A combination of incompetence, poor training and inaction led to the Valentine's Day massacre of 17 people at Marjory Stoneman Douglas High School in Parkland, Florida - claim 15 current or former students in a new federal lawsuit which points the finger directly at Broward County law enforcement.
"Law enforcement choked," said Detroit civil rights attorney Solomon Radner, who filed the lawsuit, adding "Cops are heroes, and they’re supposed to be heroes."
“This lawsuit should not be misconstrued in any way as a shot at law enforcement,” he said. “This is a shot at specific law-enforcement officers that failed those students.”
Recent graduate Audrey Diaz, one of the plaintiffs, said that on the day of the shooting, she was thinking about prom and graduating, but “some of my friends who were killed that day weren’t able to go to these events.”
Her voice breaking, she said, “We thought we were safe at school and we would always be protected,” adding, “We deserved more from our law enforcement.”
Calling it “a parent’s worst nightmare,“ Audrey’s mother, Iris, said, choking with emotion, “I am outraged at how the defendants in this lawsuit responded to this shooting.” -Palm Beach Post
The lawsuit was filed in federal court because it alleges constitutional rights were violated, and because Florida courts cap lawsuit awards against local governments at $300,000, reports the Palm Beach Post.
Defendants in the suit include Sheriff Scott Israel and disgraced former school resource officer Scot Peterson, who was seen on CCTV footage driving a golf cart up to the high school building during the shooting, only to hop off, unholster his gun, and run behind a concrete wall for cover.
BREAKING: Broward County Sheriff's Office releases security video showing Deputy Scot Peterson's actions (or inactions...) during the February 14 shooting. pic.twitter.com/QnILMn87Yp— Wired Sources (@WiredSources) March 15, 2018
Peterson, 54, dubbed the "Broward coward," was blasted by Sheriff Israel a week after the shooting - who said Peterson should have "went in, addressed the killer, killed the killer," adding that the deputy's failure to act left him "devastated" and sick to his stomach.
The lawsuit claims that during “eight minutes of hell,” numerous “failures by numerous government actors, including law enforcement, strongly continued to Shooter’s ability to carry out this horrific attack without which this attack could not have happened.”
Peterson lied, told other officers not to do their jobs
Following the shooting, Petersen issued a statement through his attorney denying any wrongdoing - and said that he thought the shots were being fired from outside the school.
Internal radio dispatches released by the Broward County Sheriff's Office in March , however, reveal Peterson immediately focused on Building 12 and radioed that gunfire was happening "inside."
What's more - Peterson warned his fellow officer to stay away - despite wounded students and staff inside who required assistance.
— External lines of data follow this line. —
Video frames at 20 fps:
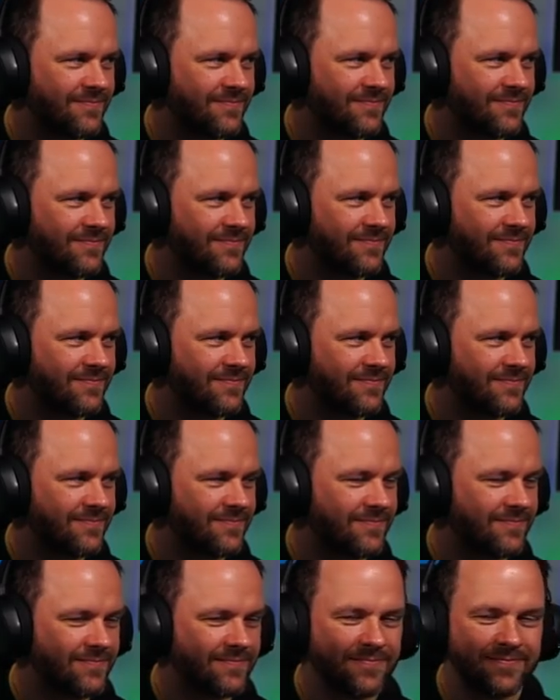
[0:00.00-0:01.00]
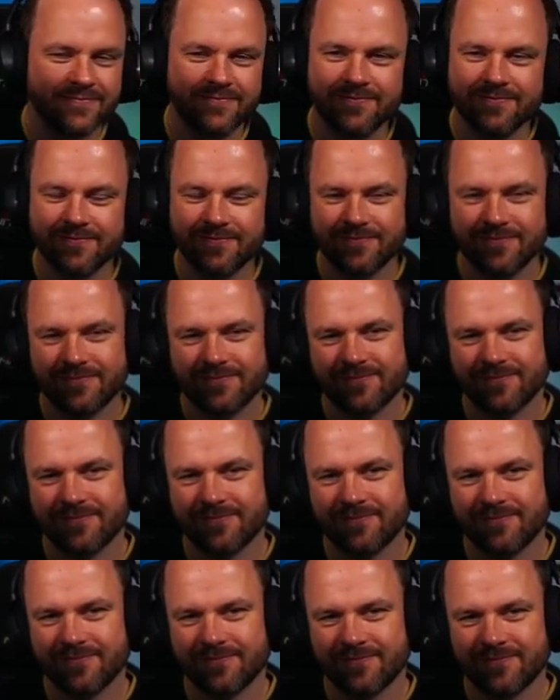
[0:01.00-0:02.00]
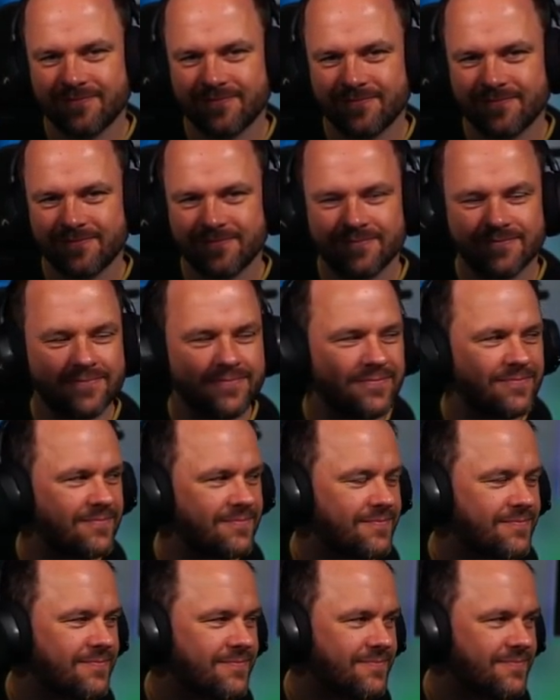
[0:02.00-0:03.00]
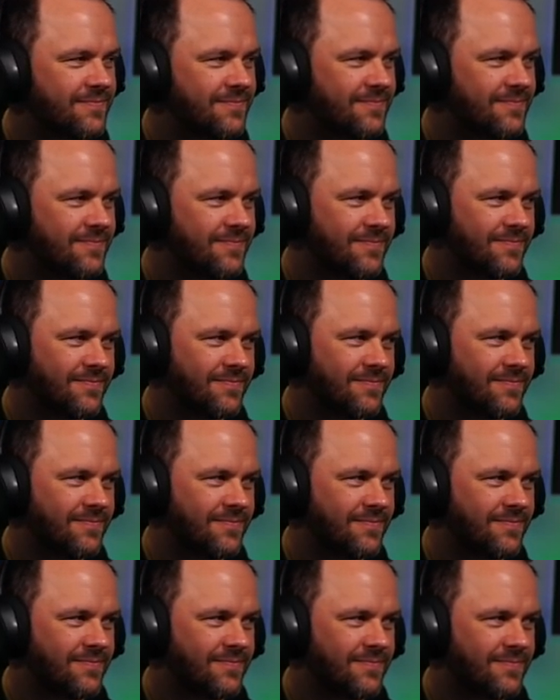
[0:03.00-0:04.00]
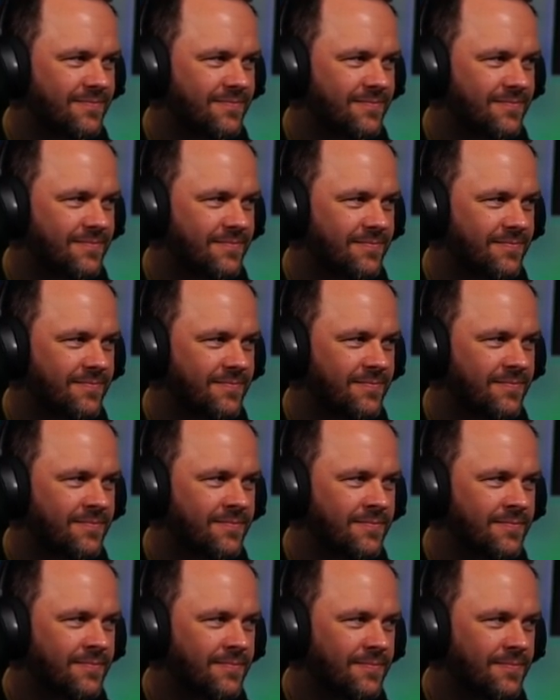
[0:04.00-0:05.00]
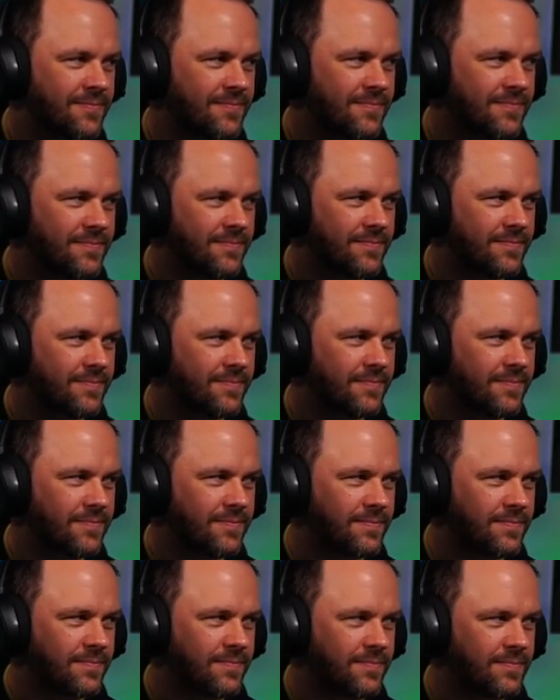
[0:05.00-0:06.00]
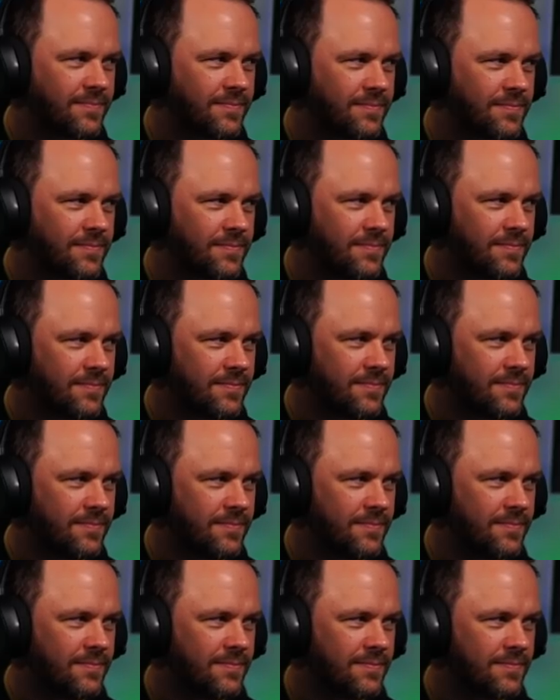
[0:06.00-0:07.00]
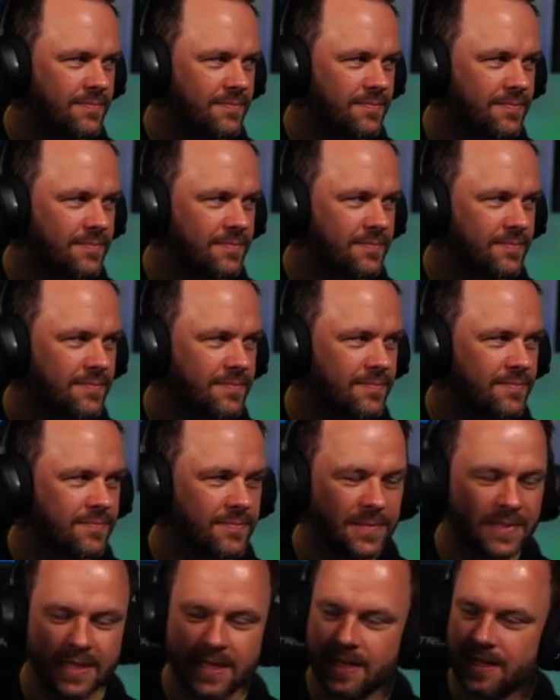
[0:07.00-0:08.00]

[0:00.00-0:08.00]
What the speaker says: This person isn't speaking.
Broward Sheriff's Office (BSO) policy requires deputies to engage an active shooter and eliminate the threat.
“Do not approach the 12 or 1300 building, stay at least 500 feet away,” shouted a panicked Peterson as people screamed in the background.
The records appear to support Broward Sheriff Scott Israel’s contention that Peterson, a longtime school resource officer, should have entered Building 12 to engage Cruz and try to prevent deaths. They also appear to show that other deputies may have refrained from rushing into the school at the direction of Peterson and a Parkland captain. The response by the agency has been the subject of national scrutiny, and is currently under review by the Florida Department of Law Enforcement. -Miami Herald
The lawsuit reads in part:
"Defendant SCOT PETERSON was at all pertinent times a Broward County deputy and was specifically tasked with protecting the Plaintiffs, even [if] it meant risking his own life. It was and is a heroic job and one upon which people reply in the case of a life and death emergency. He was tasked with the job to protect the children at the school with the knowledge that he was possibly the only armed person in the immediate vicinity of the school. His job duties required him to run towards danger at risk of life and limb, and not to run away from danger for the sole purpose of sole-preservation."
The suit then goes on to claim "His arbitrary and conscience-shocking actions and inactions directly and predictably caused children to die, get injured, and get traumatized."
Also named in the suit is Broward County Captain Jan Jordan for allegedly refusing to allow emergency personnel to enter the school, as well as school guard Andrew Medina for failing to stop the shooter "even though he saw Shooter walk past him and he recognized Shooter to be a known danger to the school."
Instead, the plaintiffs claim, Medina "radioed ahead to warn fellow monitor David Taylor that a suspicious kid was headed his way."
The Broward Sheriff's office as well as Broward County Public Schools said on Tuesday morning that they don't comment on active suits, according to The Post.